Components
To stay flexible, assume your input filename(s) contain chunks:
- filenames with fix extension
.doc (denoting Word files or documents)
- some important key (here
tdct-c15-c5)
- the separator as hyphen possibly surrounded by spaces (here surrounded by spaces
-)
- some prefix, does not matter currently (here
ia wt template)
This information is contained inside ia wt template - tdct-c15-c5.doc.
Decomposition steps
Particularly the chunks (1) and (3) seem pretty stable and fixed constants.
So lets work with them:
- we can strip-off from right or remove the extension (1) as ignored
- we can split the remaining basename by separator (3) into 2 parts: prefix (4) and key (2)
The last part (2) is what we want to extract.

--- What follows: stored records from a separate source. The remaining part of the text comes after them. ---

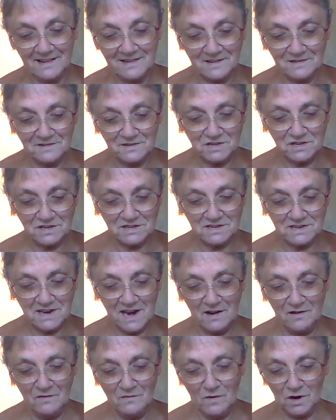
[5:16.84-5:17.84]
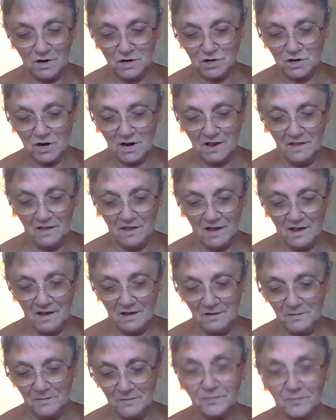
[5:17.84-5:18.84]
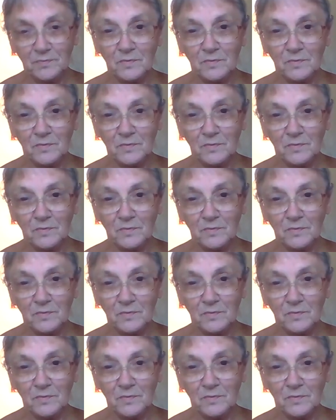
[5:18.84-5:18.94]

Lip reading: So I was just sitting watching the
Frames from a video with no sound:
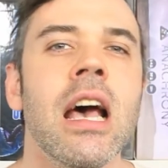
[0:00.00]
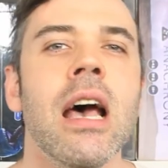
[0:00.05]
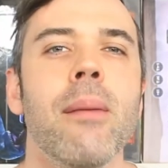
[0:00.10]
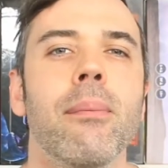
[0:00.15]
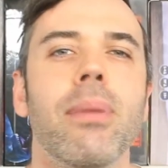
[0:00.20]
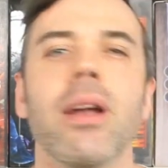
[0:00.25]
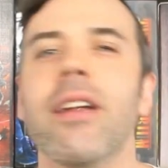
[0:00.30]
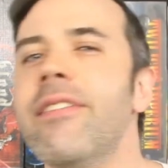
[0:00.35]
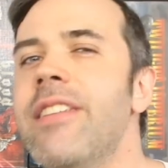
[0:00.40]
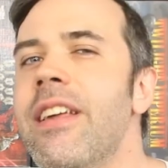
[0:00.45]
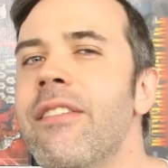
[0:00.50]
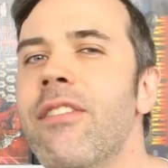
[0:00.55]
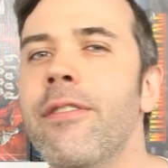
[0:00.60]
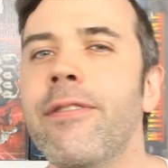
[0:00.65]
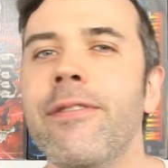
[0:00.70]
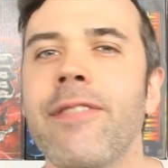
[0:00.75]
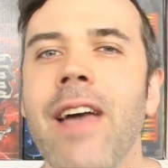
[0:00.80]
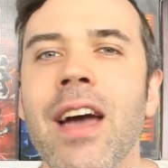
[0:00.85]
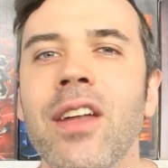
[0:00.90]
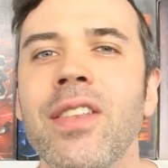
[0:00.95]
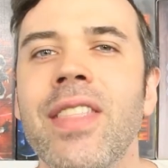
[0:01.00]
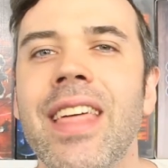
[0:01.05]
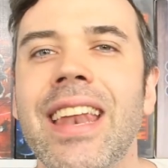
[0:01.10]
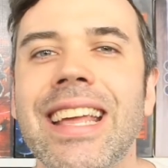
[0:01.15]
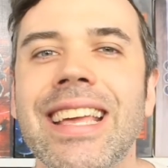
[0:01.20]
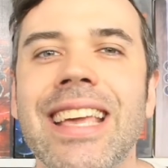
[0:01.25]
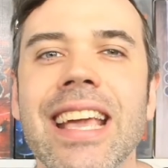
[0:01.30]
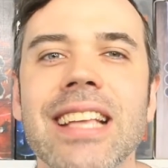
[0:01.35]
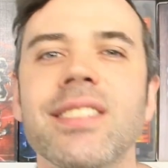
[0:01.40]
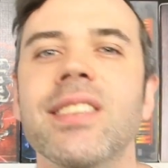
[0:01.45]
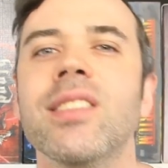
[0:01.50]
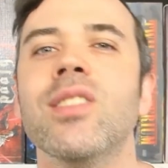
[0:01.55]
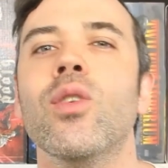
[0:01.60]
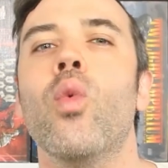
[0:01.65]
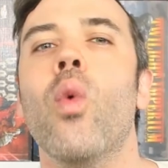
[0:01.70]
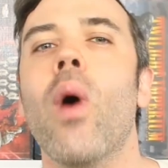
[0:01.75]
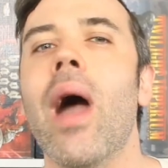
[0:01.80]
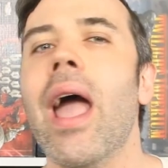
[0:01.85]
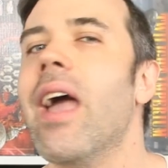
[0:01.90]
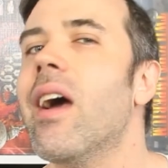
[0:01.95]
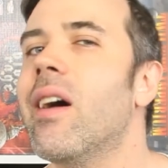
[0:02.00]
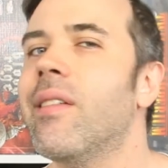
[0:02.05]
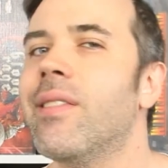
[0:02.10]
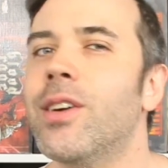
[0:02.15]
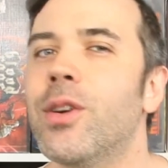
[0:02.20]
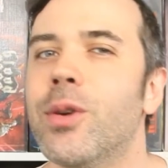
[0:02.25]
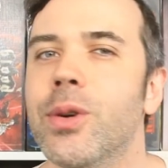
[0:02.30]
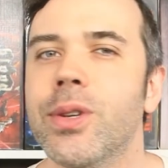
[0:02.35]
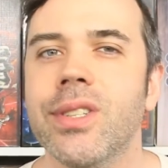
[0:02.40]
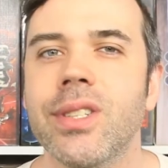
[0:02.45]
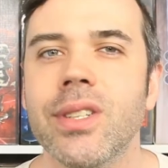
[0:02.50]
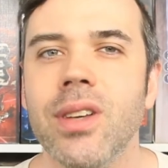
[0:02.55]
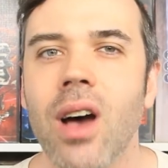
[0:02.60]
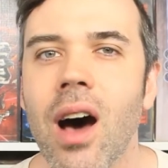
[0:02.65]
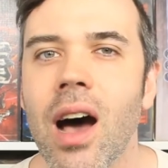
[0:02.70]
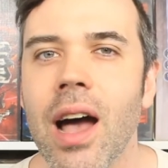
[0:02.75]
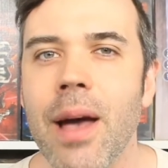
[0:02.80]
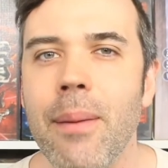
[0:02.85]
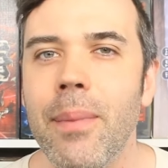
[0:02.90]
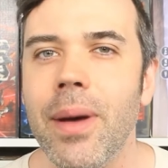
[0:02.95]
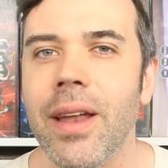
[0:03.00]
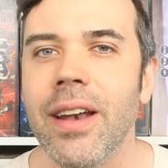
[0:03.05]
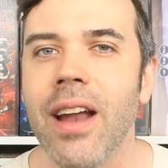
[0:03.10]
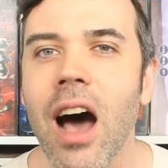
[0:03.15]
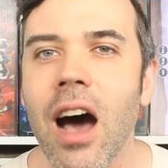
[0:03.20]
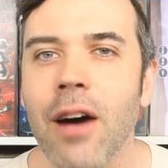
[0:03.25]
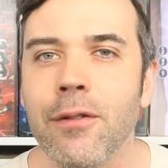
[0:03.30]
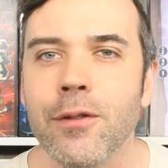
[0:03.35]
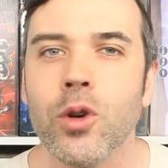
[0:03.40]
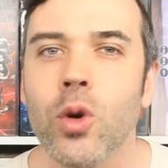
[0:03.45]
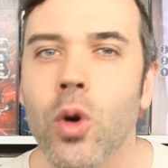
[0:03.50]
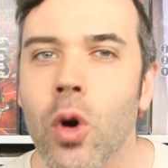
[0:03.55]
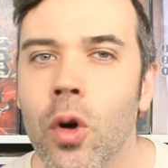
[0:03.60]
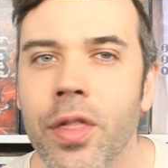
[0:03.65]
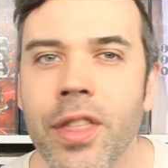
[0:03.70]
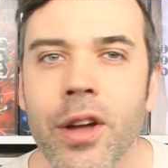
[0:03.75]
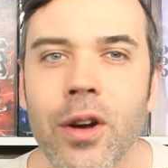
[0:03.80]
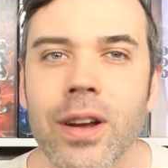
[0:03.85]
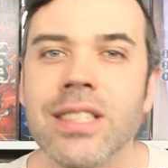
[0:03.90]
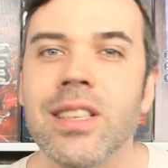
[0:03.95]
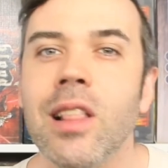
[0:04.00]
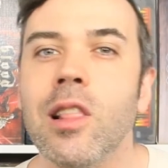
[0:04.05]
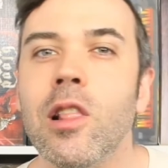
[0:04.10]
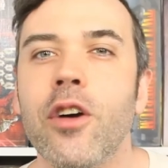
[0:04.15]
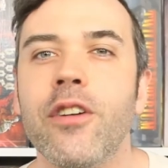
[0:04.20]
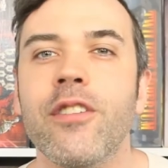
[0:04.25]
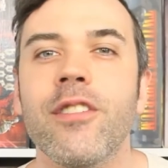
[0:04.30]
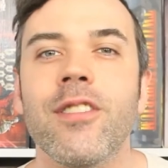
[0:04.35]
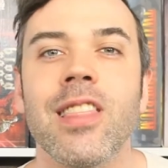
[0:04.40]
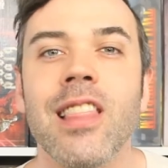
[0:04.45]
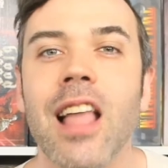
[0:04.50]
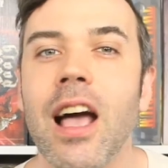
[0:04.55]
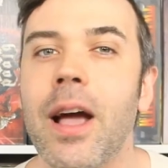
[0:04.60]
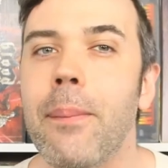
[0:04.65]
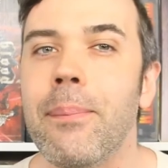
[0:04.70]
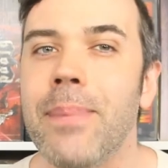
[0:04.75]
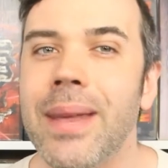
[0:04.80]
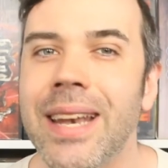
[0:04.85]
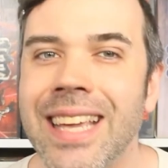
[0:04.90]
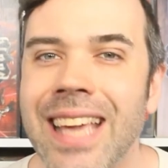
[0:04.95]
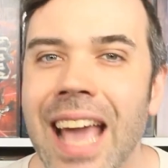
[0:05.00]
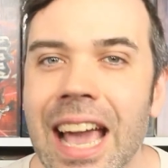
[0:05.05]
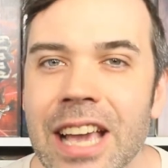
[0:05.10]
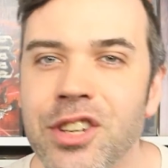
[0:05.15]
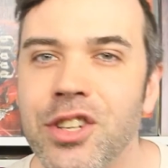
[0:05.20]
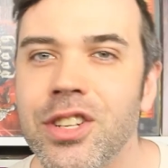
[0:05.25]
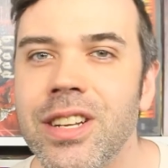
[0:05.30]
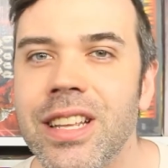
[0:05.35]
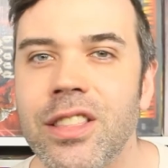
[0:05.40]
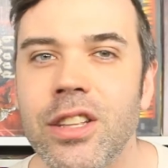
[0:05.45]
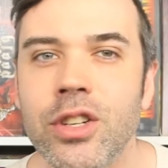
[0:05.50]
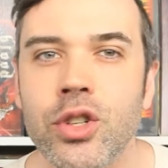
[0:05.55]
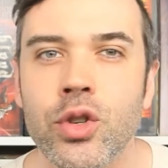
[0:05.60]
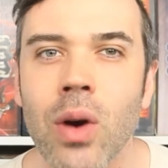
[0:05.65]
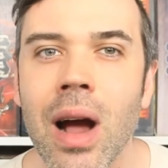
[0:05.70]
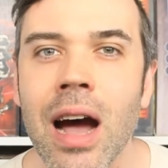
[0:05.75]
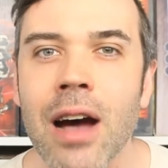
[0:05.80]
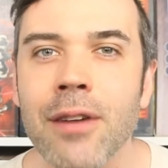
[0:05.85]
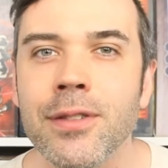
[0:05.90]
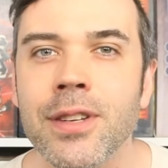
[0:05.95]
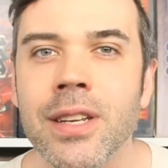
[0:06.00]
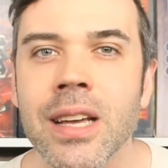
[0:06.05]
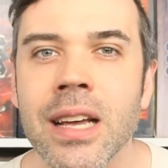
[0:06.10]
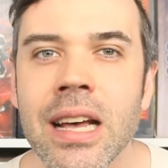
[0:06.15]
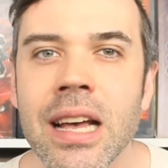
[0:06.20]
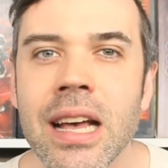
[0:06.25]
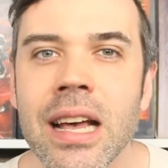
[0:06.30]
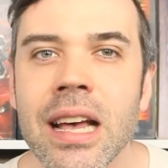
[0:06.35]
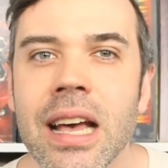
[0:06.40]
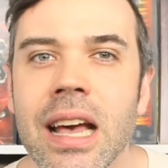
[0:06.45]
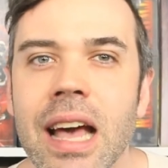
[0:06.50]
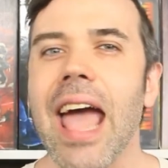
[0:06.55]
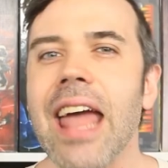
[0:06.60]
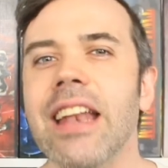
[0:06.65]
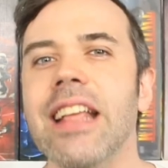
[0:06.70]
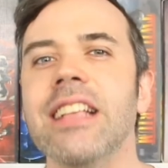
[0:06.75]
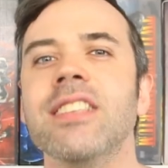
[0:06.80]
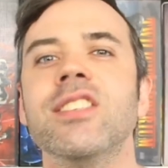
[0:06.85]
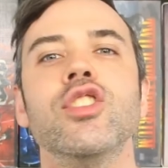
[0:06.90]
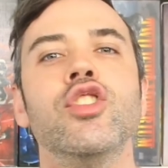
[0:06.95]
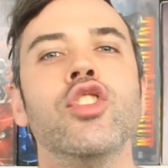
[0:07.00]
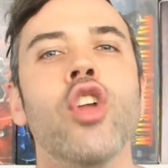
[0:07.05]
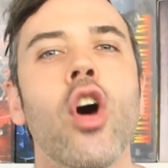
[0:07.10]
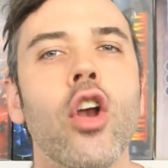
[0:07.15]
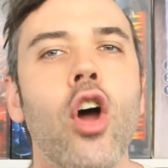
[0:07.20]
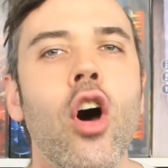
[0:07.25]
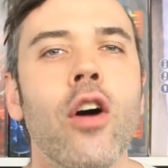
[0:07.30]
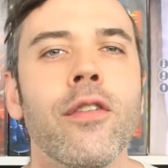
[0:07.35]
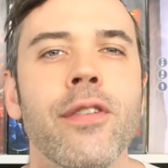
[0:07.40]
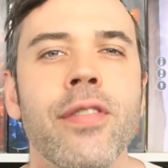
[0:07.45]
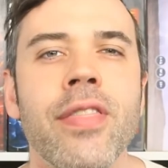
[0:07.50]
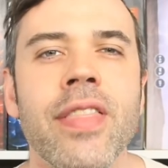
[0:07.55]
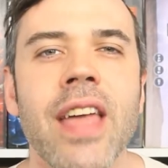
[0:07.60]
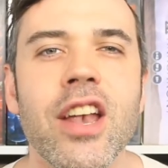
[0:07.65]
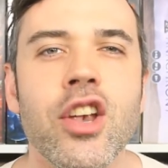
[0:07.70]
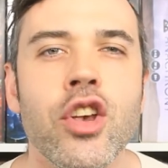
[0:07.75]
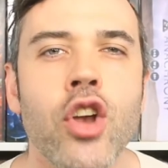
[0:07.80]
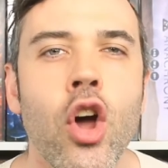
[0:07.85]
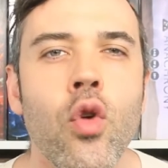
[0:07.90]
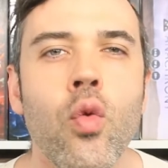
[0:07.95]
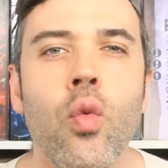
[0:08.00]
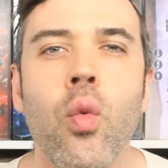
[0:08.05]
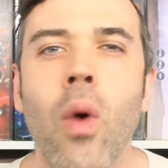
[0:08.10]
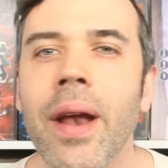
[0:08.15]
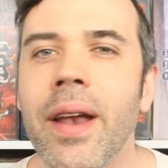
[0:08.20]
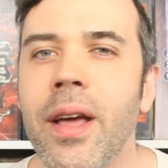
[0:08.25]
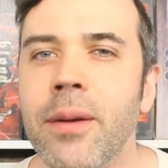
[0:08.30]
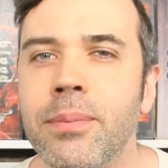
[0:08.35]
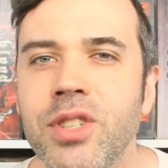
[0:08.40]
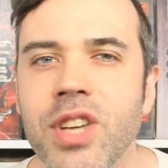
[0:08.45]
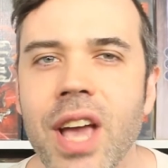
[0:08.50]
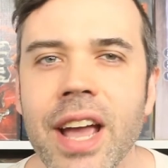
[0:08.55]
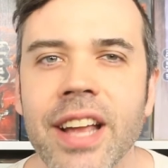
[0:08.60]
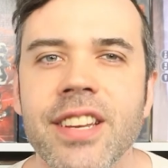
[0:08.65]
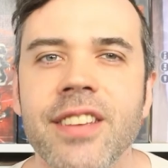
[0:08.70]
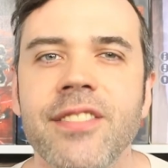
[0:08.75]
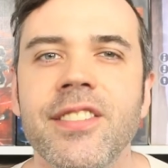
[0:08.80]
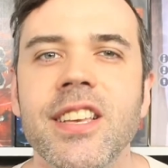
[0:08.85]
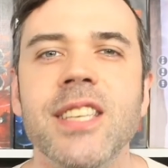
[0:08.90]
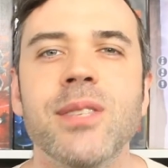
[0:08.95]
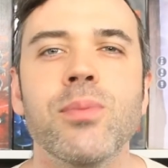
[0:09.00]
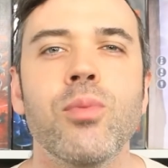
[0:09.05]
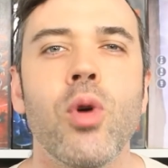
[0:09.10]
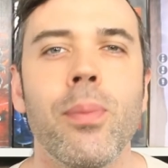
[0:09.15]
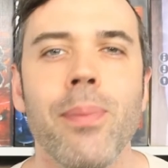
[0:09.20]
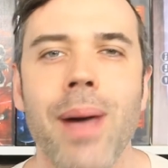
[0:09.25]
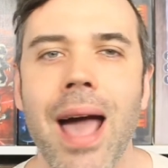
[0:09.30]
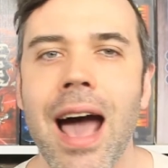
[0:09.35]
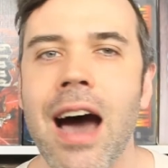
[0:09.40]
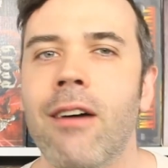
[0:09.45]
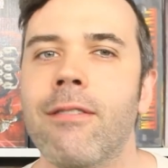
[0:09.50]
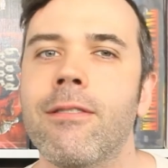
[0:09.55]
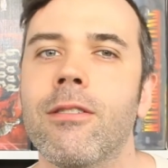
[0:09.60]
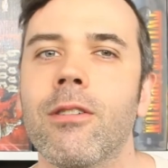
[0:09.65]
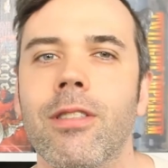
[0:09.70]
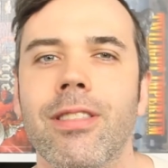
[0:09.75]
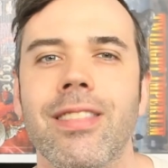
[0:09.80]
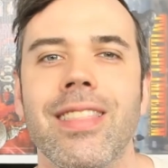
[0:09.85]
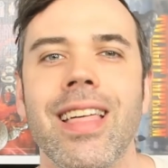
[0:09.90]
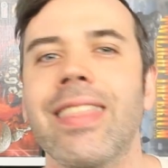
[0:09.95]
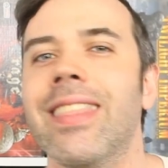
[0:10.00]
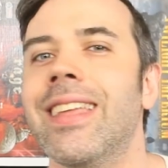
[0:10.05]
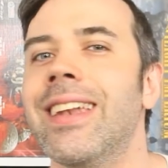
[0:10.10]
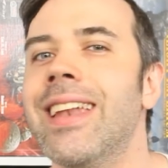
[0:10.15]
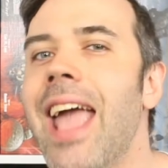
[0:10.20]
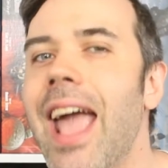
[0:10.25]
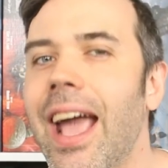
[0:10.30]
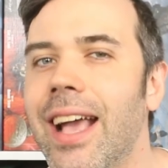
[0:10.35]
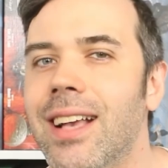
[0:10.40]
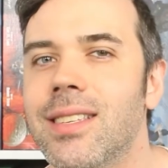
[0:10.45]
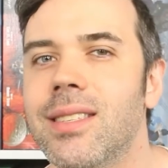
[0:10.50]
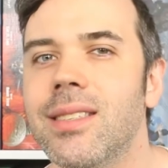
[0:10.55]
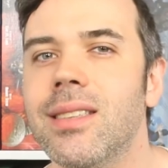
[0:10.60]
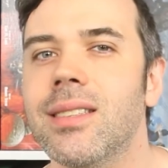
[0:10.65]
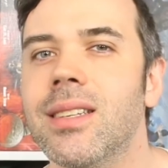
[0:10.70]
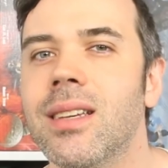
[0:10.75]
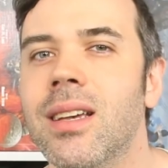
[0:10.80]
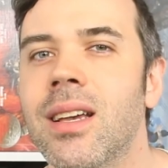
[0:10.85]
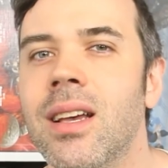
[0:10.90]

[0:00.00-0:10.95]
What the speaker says: but I've never found that it gets in the way of a good time. And after all, there is a lot of luck mitigation in the draft, and it's not often that no one objective is more powerful than the next.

Implementation (pure Python only)
def extract_key(filename):
basename = filename.rstrip('.doc')
(prefix, key) = basename.split(' - ') # or use lenient regex r'\ ?-\ ?'
return key
filename = 'ia wt template - tdct-c15-c5.doc'
print('extracted key:', extract_key(filename))
Prints:
('extracted key:', 'tdct-c15-c5')
Applied to pandas
Use the function as suggested by C.Nivis inside apply():
df.apply(extract_key)
(?<=- )[^ ]+(?=\.doc)